Ein Wagen eines ICE ist am Freitag in Montabaur in Rheinland-Pfalz in Brand geraten. Die Strecke zwischen Köln und Frankfurt am Main ist gesperrt.

Ein Wagen eines ICE ist am Freitagmorgen in Rheinland-Pfalz in Brand geraten. Der letzte Zugteil habe in der Nähe von Montabaur aus bisher ungeklärter Ursache Feuer gefangen, teilte ein Polizeisprecher mit.

Nach Angaben der Deutschen Bahn mussten rund 500 Fahrgäste in Sicherheit gebracht und mit Bussen nach Montabaur gebracht werden. Verletzt wurde niemand.

"Da die Wagen aus Aluminium sind und sehr heiß werden, kann es lange dauern, bis der Brand gelöscht ist", sagt ein Lokführer der Deutschen Bahn zu 20 Minuten. "Aufgrund der Hitze ist der Wagen auseinander gebrochen."

Schnellfahrstrecke Köln – Frankfurt betroffen

Die Strecke zwischen Siegburg in Nordrhein-Westfalen und Montabaur wurde gesperrt. Pendler zwischen Köln und Frankfurt müssen mit Zugausfällen und Verspätungen von bis zu 90 Minuten rechnen.
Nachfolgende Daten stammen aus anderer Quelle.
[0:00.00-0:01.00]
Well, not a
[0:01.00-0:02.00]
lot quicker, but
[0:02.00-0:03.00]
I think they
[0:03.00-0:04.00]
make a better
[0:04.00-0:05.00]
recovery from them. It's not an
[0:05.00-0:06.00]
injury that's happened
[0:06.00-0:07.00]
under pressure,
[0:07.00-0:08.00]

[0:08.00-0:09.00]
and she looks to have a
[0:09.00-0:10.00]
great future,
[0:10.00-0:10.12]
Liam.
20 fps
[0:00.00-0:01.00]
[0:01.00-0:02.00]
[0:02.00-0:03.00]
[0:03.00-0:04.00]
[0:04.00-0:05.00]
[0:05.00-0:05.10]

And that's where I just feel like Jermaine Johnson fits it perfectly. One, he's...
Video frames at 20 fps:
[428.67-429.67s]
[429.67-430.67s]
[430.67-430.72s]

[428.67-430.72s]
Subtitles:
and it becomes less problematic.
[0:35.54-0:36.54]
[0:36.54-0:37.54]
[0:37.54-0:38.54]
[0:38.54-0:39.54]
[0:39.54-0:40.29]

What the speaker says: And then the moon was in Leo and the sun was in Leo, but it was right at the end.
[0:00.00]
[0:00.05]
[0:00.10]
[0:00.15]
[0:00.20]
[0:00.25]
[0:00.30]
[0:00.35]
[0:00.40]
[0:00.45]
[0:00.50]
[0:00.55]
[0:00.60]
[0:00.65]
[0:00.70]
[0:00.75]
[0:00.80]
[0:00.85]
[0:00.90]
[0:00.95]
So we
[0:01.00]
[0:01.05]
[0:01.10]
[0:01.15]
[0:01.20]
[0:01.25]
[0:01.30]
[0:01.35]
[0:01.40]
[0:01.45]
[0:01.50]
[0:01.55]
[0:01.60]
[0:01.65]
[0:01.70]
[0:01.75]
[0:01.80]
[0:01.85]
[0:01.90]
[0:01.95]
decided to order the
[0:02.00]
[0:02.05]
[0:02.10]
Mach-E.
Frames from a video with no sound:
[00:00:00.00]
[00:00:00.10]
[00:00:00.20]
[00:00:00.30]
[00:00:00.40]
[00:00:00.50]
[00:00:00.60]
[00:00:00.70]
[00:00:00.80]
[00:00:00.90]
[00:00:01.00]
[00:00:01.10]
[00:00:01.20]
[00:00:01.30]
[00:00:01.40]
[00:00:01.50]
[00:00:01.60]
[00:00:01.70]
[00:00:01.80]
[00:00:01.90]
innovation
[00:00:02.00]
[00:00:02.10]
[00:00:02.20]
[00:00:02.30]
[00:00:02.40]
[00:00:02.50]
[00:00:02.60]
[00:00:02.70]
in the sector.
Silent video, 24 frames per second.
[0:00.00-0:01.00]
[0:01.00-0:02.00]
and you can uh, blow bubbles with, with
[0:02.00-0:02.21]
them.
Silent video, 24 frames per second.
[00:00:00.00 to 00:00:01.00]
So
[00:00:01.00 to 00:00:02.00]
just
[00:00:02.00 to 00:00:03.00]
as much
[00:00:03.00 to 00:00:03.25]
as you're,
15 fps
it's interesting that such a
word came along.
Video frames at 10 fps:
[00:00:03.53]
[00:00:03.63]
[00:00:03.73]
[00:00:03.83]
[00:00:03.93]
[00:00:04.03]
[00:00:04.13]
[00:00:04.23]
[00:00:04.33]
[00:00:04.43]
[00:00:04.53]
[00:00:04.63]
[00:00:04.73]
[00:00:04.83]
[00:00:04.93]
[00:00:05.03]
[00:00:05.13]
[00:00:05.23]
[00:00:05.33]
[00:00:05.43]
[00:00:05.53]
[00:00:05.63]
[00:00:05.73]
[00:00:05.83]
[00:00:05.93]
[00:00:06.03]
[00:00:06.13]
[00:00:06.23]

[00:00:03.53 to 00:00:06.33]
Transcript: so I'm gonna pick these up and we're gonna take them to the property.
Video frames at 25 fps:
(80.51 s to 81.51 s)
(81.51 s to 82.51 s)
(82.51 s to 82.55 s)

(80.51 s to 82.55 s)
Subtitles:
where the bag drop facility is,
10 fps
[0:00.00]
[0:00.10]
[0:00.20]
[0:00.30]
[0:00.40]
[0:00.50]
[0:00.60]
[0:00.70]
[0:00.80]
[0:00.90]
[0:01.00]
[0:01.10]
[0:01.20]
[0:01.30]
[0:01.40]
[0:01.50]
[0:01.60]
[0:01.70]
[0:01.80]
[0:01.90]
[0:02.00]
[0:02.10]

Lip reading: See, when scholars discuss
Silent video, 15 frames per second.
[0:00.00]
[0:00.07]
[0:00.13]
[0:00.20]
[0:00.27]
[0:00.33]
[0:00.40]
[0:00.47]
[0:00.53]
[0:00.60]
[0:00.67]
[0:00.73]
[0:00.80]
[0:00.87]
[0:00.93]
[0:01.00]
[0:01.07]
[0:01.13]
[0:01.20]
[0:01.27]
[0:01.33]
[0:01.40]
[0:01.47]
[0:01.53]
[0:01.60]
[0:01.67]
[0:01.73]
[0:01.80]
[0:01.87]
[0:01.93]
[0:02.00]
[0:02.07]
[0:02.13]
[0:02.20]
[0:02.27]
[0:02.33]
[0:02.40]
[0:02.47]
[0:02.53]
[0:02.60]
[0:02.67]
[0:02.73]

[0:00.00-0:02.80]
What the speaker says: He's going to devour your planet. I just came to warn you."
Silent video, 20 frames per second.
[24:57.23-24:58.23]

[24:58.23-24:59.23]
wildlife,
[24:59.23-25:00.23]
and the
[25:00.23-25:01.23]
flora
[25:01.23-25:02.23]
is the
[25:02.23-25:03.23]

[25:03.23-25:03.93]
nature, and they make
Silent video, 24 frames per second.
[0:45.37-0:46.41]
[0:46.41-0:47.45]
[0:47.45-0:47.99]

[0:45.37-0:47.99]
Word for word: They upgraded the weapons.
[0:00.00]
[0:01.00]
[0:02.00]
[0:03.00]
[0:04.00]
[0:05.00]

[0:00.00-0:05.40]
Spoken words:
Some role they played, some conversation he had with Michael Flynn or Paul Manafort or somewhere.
"Ich rechne damit, dass die Schnellfahrstrecke zwischen Köln und Frankfurt am Main noch lange gesperrt bleibt, wahrscheinlich mindestens bis Mitternacht", ist der Lokführer, der anonym bleiben möchte, überzeugt. "Jetzt müssen alle Züge rechts- und linksrheinisch umgeleitet werden."

Aufgrund der Rauchentwicklung und der Löscharbeiten musste zudem die Autobahn A3 zwischen Dierdorf und Ransbach-Baumbach in beide Richtungen gesperrt werden.